As she hurried through the terminal doors, she could see the silver bus pulling in to stand twelve. Negotiating her way through the crowd, she kept her eyes eagerly on the bus doors. She was perhaps ten metres away from the vehicle, when the bus slowed to a stop. A smile was already starting to form on Vicki’s face in anticipation of seeing her friend.

However, it was not her friend who exited the vehicle. The bus stop came to a brief stop - pausing just long enough for an elderly man to step off on to the hot pavement. Almost as soon as the man cleared the bottom step, the pneumatic door hissed shut, and the bus began reversing.

Vicki hurried along the terminal, moving parallel with the vehicle, while craning her neck to see if her friend had fallen asleep, but the tinted windows were too dark to give up their secrets. She called out Laurie’s name, but her words were drowned out by the roar of the engine.
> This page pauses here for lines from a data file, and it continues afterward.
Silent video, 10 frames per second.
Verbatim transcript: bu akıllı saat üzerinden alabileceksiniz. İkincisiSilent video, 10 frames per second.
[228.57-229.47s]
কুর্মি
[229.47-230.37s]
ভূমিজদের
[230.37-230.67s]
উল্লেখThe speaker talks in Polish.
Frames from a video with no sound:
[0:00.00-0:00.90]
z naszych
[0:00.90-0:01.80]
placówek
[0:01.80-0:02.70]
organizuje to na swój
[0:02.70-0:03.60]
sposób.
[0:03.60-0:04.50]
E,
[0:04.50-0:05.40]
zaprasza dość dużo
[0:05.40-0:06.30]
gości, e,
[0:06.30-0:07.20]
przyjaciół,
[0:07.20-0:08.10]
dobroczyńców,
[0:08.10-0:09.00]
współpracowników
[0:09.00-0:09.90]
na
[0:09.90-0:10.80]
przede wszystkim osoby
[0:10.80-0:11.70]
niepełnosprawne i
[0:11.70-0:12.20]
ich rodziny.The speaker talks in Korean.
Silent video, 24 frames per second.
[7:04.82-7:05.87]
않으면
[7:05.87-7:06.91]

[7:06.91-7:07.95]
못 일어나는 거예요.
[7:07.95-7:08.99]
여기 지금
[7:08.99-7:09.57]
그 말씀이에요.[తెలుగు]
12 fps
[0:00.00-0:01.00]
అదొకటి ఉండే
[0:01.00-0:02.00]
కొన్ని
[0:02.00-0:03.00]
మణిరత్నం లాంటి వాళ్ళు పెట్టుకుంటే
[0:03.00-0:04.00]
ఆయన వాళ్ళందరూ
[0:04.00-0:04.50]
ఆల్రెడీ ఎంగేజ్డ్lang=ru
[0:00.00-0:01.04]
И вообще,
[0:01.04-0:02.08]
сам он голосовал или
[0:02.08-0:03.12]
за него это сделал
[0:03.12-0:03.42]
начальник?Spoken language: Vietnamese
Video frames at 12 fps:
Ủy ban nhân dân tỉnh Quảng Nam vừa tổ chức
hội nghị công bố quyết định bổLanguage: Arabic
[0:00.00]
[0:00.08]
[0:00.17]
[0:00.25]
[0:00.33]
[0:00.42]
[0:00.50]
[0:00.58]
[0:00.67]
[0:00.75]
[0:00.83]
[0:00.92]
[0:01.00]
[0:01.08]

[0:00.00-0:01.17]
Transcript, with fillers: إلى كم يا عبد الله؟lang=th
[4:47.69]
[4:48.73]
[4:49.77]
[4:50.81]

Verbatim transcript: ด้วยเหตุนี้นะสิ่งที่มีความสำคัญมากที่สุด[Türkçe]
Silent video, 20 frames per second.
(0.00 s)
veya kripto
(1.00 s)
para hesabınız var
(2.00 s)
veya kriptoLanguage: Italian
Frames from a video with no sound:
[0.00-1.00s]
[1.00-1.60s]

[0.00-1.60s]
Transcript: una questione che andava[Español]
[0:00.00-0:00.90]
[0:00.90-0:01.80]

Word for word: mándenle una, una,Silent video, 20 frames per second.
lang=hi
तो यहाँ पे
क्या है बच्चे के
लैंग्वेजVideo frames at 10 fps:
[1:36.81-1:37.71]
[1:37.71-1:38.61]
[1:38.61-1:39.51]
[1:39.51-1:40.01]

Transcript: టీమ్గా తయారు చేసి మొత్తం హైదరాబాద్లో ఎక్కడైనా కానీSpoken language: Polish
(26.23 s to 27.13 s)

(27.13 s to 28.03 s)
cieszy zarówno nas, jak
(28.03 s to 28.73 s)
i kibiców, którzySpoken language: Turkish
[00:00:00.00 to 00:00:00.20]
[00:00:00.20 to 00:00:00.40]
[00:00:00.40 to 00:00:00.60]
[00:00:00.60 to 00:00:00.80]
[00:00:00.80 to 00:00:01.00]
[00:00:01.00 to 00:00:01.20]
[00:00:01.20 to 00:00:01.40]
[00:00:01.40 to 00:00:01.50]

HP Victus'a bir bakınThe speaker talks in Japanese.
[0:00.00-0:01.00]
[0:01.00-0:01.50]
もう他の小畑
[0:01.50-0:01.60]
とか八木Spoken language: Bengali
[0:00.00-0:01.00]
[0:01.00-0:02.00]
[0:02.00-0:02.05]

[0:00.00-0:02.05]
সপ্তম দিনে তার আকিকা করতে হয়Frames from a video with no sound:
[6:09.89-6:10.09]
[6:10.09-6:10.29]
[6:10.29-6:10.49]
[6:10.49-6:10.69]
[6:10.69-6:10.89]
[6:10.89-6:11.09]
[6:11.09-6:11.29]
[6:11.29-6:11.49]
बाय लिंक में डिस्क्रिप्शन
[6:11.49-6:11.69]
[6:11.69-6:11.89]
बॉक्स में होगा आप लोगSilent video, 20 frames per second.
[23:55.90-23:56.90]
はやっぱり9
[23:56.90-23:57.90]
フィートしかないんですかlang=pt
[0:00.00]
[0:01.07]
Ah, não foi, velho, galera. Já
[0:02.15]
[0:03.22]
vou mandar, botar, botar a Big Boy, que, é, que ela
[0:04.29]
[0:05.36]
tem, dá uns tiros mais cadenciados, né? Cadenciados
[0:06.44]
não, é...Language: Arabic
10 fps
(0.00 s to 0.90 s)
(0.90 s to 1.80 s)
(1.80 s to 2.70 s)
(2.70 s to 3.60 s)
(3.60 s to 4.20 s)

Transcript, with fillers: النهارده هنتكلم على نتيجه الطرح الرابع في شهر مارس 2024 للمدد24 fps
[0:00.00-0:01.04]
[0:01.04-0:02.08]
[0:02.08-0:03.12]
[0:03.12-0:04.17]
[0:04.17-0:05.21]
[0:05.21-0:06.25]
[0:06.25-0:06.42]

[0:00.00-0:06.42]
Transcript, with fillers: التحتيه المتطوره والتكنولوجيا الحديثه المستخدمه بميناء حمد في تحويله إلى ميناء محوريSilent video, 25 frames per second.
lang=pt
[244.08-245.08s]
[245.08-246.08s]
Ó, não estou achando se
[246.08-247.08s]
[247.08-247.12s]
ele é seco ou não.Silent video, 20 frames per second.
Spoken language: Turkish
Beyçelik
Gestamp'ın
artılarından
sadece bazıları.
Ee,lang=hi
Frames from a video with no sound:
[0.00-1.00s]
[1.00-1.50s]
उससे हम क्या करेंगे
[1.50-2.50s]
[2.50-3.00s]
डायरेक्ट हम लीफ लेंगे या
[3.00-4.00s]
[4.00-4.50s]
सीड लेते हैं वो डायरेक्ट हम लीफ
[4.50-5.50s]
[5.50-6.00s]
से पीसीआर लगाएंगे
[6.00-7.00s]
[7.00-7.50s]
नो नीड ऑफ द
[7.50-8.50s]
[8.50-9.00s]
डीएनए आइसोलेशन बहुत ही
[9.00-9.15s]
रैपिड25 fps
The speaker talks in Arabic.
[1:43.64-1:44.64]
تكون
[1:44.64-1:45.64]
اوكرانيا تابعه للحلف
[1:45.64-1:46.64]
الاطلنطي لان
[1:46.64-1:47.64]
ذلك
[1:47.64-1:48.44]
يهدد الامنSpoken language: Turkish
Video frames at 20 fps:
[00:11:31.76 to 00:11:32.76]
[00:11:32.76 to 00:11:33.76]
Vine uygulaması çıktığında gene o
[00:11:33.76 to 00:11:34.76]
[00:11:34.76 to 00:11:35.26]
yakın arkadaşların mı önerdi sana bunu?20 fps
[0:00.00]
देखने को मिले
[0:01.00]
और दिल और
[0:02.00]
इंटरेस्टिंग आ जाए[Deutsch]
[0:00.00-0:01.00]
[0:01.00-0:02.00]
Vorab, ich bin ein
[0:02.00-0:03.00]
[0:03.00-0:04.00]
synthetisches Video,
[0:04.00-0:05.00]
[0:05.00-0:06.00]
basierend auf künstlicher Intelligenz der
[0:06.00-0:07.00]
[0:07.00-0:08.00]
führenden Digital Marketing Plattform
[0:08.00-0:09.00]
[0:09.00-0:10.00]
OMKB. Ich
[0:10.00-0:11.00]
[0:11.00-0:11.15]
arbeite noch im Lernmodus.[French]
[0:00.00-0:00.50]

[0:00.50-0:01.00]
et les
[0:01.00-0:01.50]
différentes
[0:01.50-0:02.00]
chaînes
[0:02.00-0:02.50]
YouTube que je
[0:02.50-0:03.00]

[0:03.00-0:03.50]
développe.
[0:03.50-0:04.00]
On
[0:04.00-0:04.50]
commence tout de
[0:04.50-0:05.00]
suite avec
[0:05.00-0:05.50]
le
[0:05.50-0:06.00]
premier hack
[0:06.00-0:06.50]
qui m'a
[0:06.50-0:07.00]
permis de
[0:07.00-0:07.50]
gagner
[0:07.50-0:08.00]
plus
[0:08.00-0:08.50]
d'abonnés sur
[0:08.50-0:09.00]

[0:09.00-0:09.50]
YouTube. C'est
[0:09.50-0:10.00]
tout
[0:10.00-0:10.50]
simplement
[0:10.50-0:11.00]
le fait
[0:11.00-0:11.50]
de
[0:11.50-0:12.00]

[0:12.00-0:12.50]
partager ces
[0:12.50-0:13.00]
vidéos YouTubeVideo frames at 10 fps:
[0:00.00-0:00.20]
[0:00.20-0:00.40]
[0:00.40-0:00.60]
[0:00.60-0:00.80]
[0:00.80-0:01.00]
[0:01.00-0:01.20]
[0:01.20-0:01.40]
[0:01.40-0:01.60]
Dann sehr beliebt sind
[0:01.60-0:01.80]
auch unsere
Within seconds, the Route King bus had rumbled across the oil-stained lot, and moved out into the busy stream of traffic. Vicki anxiously unclipped her handbag, took out her cell phone, and called Laurie’s number. Holding the phone to her ear, she glanced anxiously from side-to-side. Within a couple of seconds, the phone rang. From somewhere nearby, she heard the sound of “Smoke on the Water” playing in a looped ringtone. It was the same ringtone her friend had used for the last five years.

Vicki turned around, expecting to see her friend grinning at her. Instead she found herself looking at a strange-eyed young man, who vanished into the crowd. She still held the phone hopefully to her head, but the line died.

5

Oceanside Police Station was housed in an attractive sandstone building. The entrance, hidden between large, peach coloured arches, looked more like the façade of a Mediterranean restaurant than the strategic centre of policing in the San Diego area. However, the cream interior, housing numerous wooden desks and grey metal cabinets, was a busy and highly effective centre of law enforcement.

As he filled up the plain cardboard carton with various items from the bottom drawer of his desk, Detective Leighton Jones found an old photograph. He smiled at the image of a young officer with a gleam in his eyes, as he leaned, arms folded, against a cruiser.